• What is needed: Could you print each entry below verbatim while omitting the pictures?

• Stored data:
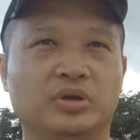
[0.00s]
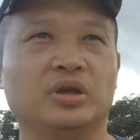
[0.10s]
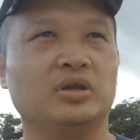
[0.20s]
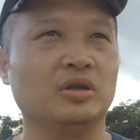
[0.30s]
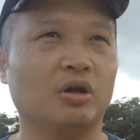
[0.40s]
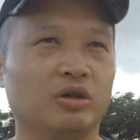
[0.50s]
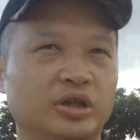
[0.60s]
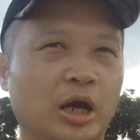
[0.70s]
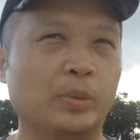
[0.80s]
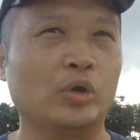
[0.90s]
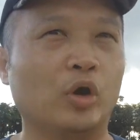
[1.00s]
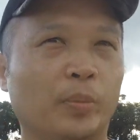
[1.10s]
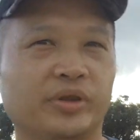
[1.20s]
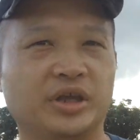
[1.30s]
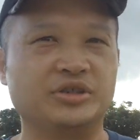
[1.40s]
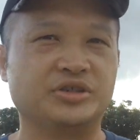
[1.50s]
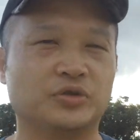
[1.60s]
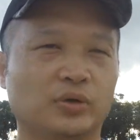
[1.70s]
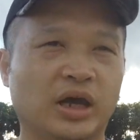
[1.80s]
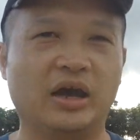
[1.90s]
in a long time ago, but they just
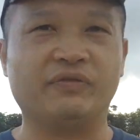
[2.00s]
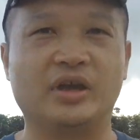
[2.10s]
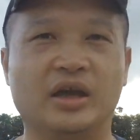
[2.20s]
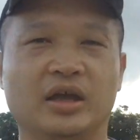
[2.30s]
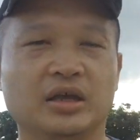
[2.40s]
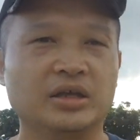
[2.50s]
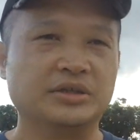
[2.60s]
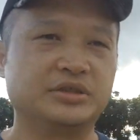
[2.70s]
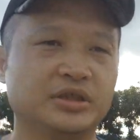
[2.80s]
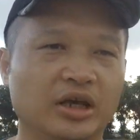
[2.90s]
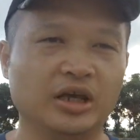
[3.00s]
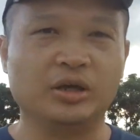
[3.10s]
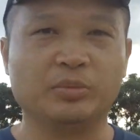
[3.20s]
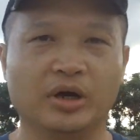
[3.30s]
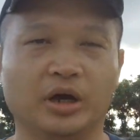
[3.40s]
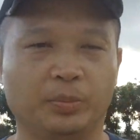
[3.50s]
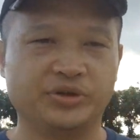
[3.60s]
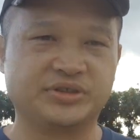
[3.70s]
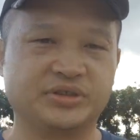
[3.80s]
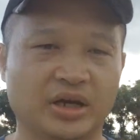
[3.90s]
don't have that same
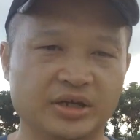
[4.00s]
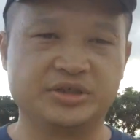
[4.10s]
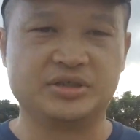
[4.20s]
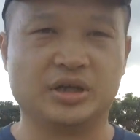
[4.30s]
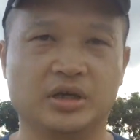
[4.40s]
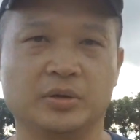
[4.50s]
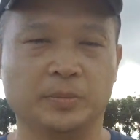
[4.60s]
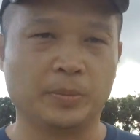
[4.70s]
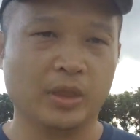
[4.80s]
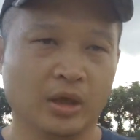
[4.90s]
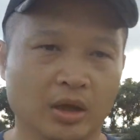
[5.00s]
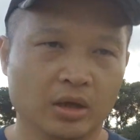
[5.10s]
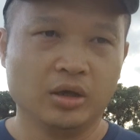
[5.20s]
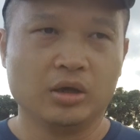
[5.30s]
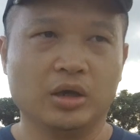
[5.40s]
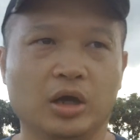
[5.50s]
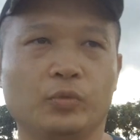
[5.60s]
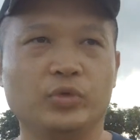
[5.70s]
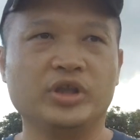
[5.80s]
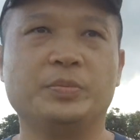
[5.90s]
precise,
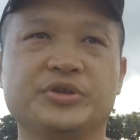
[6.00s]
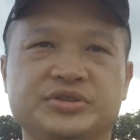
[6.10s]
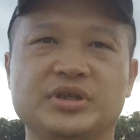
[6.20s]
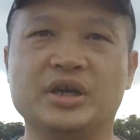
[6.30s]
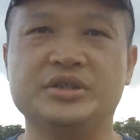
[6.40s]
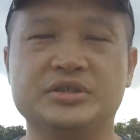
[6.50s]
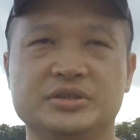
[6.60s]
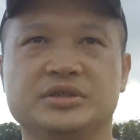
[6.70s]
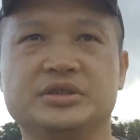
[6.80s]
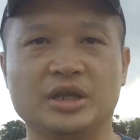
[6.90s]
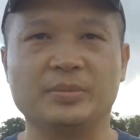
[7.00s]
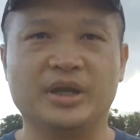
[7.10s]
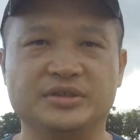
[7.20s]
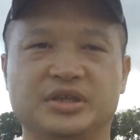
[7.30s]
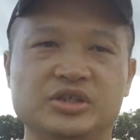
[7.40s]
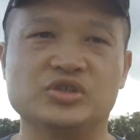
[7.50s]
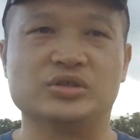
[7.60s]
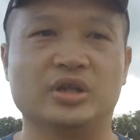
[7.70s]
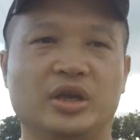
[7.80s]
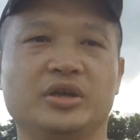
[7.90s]
really precise
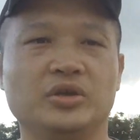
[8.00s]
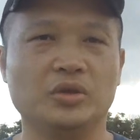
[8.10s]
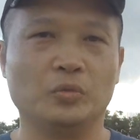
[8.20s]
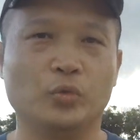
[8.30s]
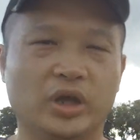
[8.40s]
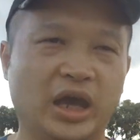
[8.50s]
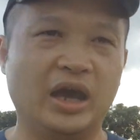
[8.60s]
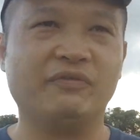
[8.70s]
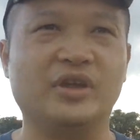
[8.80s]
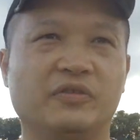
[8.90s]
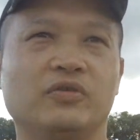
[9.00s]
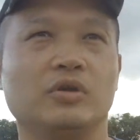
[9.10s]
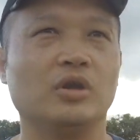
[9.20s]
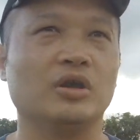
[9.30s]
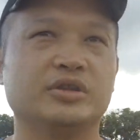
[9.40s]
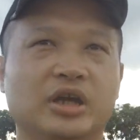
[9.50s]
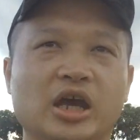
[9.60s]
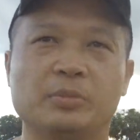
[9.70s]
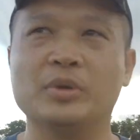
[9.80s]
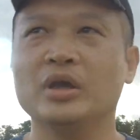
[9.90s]
stabilization. Like, we have that for a long
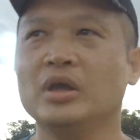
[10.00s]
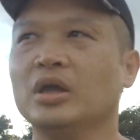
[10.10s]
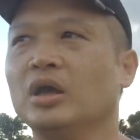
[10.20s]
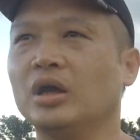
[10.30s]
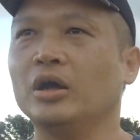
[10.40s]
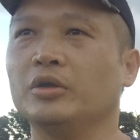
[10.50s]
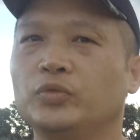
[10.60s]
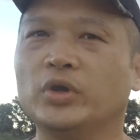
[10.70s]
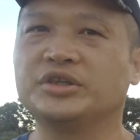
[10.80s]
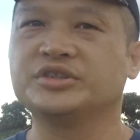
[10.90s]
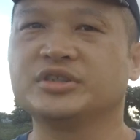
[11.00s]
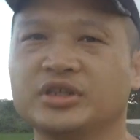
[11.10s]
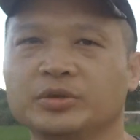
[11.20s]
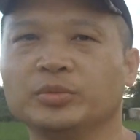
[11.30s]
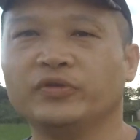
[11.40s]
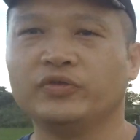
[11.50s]
time. 3-axis gimbal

• Answer to the exercise:
[0.00s]
[0.10s]
[0.20s]
[0.30s]
[0.40s]
[0.50s]
[0.60s]
[0.70s]
[0.80s]
[0.90s]
[1.00s]
[1.10s]
[1.20s]
[1.30s]
[1.40s]
[1.50s]
[1.60s]
[1.70s]
[1.80s]
[1.90s]
in a long time ago, but they just
[2.00s]
[2.10s]
[2.20s]
[2.30s]
[2.40s]
[2.50s]
[2.60s]
[2.70s]
[2.80s]
[2.90s]
[3.00s]
[3.10s]
[3.20s]
[3.30s]
[3.40s]
[3.50s]
[3.60s]
[3.70s]
[3.80s]
[3.90s]
don't have that same
[4.00s]
[4.10s]
[4.20s]
[4.30s]
[4.40s]
[4.50s]
[4.60s]
[4.70s]
[4.80s]
[4.90s]
[5.00s]
[5.10s]
[5.20s]
[5.30s]
[5.40s]
[5.50s]
[5.60s]
[5.70s]
[5.80s]
[5.90s]
precise,
[6.00s]
[6.10s]
[6.20s]
[6.30s]
[6.40s]
[6.50s]
[6.60s]
[6.70s]
[6.80s]
[6.90s]
[7.00s]
[7.10s]
[7.20s]
[7.30s]
[7.40s]
[7.50s]
[7.60s]
[7.70s]
[7.80s]
[7.90s]
really precise
[8.00s]
[8.10s]
[8.20s]
[8.30s]
[8.40s]
[8.50s]
[8.60s]
[8.70s]
[8.80s]
[8.90s]
[9.00s]
[9.10s]
[9.20s]
[9.30s]
[9.40s]
[9.50s]
[9.60s]
[9.70s]
[9.80s]
[9.90s]
stabilization. Like, we have that for a long
[10.00s]
[10.10s]
[10.20s]
[10.30s]
[10.40s]
[10.50s]
[10.60s]
[10.70s]
[10.80s]
[10.90s]
[11.00s]
[11.10s]
[11.20s]
[11.30s]
[11.40s]
[11.50s]
time. 3-axis gimbal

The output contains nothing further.